On the other hand, by introducing several functional groups in the lipid molecules, the natural interaction pattern of the target lipid may be disrupted. In addition, the crosslinking efficiency is highly dependent on the activity and position of the functional group. As a result, the choice of bio-orthogonal crosslinking moiety and tagging site in lipids is critical in developing accurate and efficient photoactivatable probes. A series of photoactivatable lipid probes have been developed (Xia and Peng, 2013). With continuous efforts in the characterization and optimization of these functional probes, the photo-crosslinking approach can play a critical role in profiling membrane transient interactions.

We have recently developed a DNA-based approach to image transient interactions in live cell membranes (You et al., 2017). In this approach, individual membrane lipid–lipid and protein–protein interactions are converted into changes in the collective fluorescence signal, which can be easily detected by fluorescence microscopes. DNA probes can be covalently modified onto target membrane lipids without affecting their lateral diffusion and domain partition (You et al., 2017; Bagheri et al., 2019a). The highly precise and controllable DNA hybridizations have further allowed programmable manipulation and function of these membrane-anchored DNA probes (Bagheri et al., 2019b; Zhao et al., 2020).

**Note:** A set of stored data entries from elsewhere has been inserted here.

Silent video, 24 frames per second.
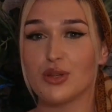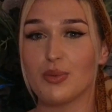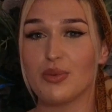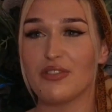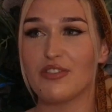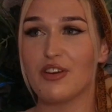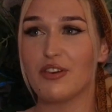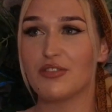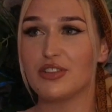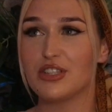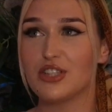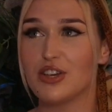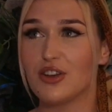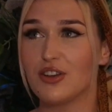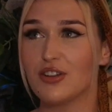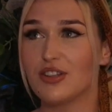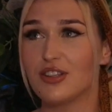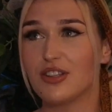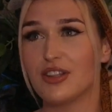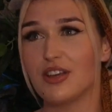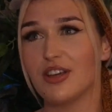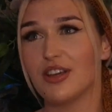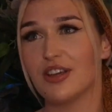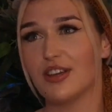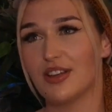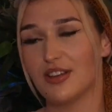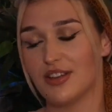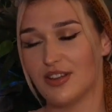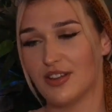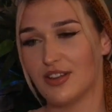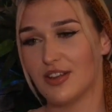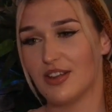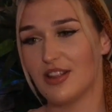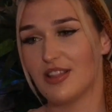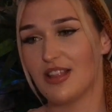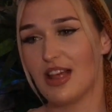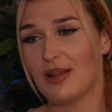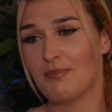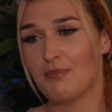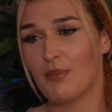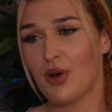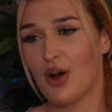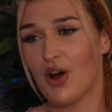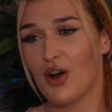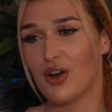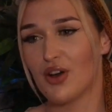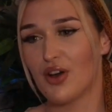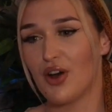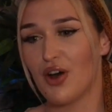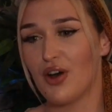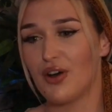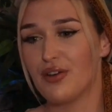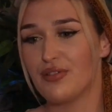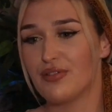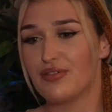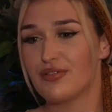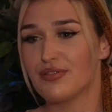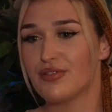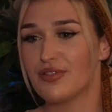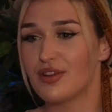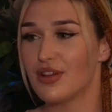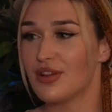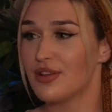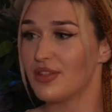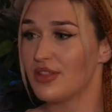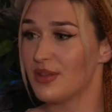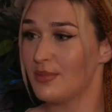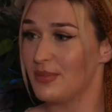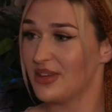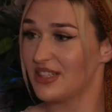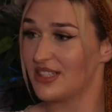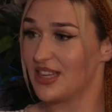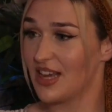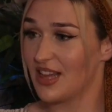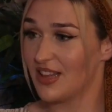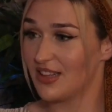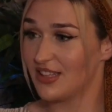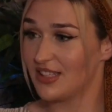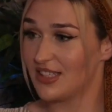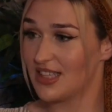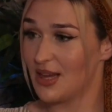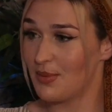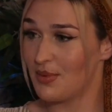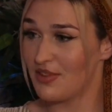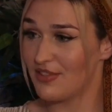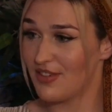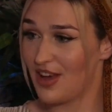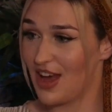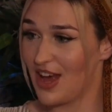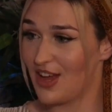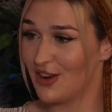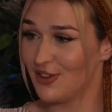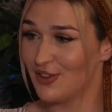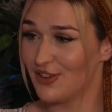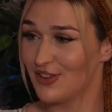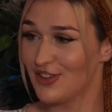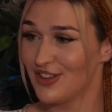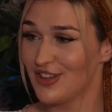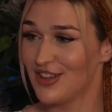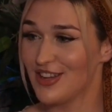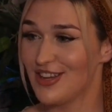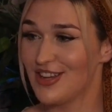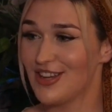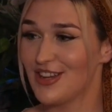So we've obviously got the landmark of the Miss England semi-final.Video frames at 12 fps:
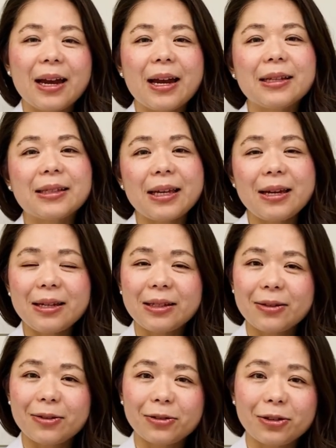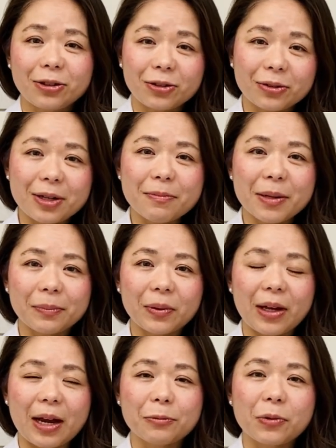it's easier to treatment
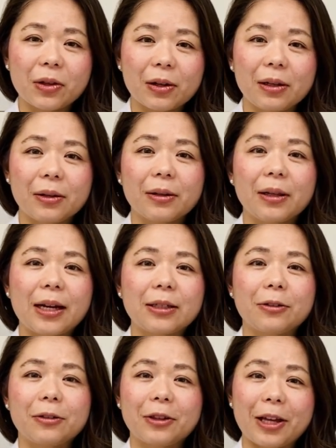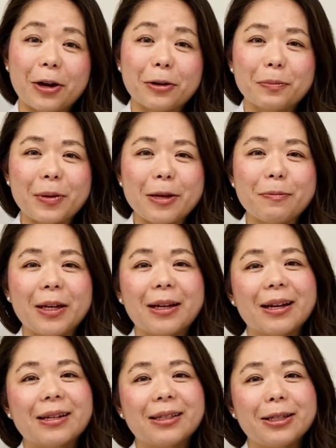plan with clear aligner therapy
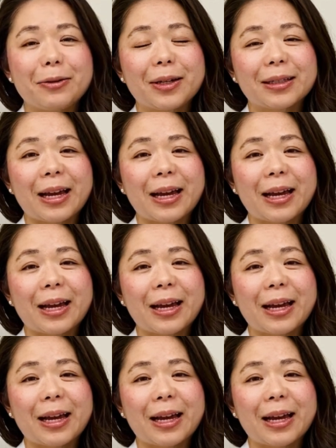because you can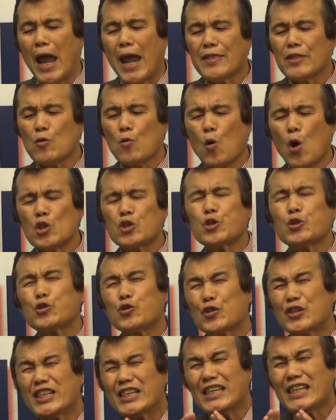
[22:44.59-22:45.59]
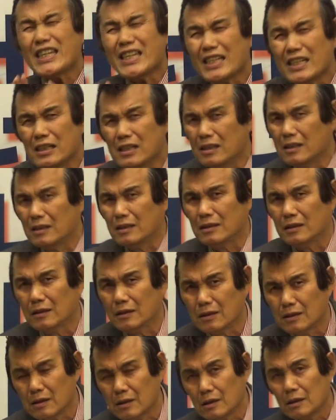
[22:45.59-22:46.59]
and wants to
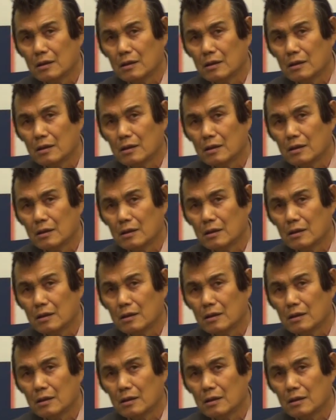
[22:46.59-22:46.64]
heal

Our DNA probe is realized through a toehold-mediated strand displacement reaction (Figure 5C). To measure membrane transient lipid–lipid interactions, two target lipids were modified with a quencher strand (S₁) and an unmodified anchor strand (S₂), respectively. Once two lipids are located within ~5 nm, a fluorophore-labeled DNA probe (W) will translocate from S2 to S1, resulting in a fluorescence quenching. By monitoring membrane fluorescence signal changes, this approach allows live-cell imaging of μs-to-ms-range lipid–lipid interactions using common fluorescence microscope and flow cytometer. Similar strategy can also be applied to monitor membrane protein–protein interactions using target protein-specific DNA aptamers (You et al., 2017).

This modular DNA-based approach can be easily adopted to different targets on the cell membrane. However, it is necessary to carefully evaluate the effect of DNA modification on the membrane properties and behaviors of the target molecules. Furthermore, the membrane densities of the DNA probes should be kept in the minimum possible level to provide enough fluorescence signals but also avoid membrane interruptions.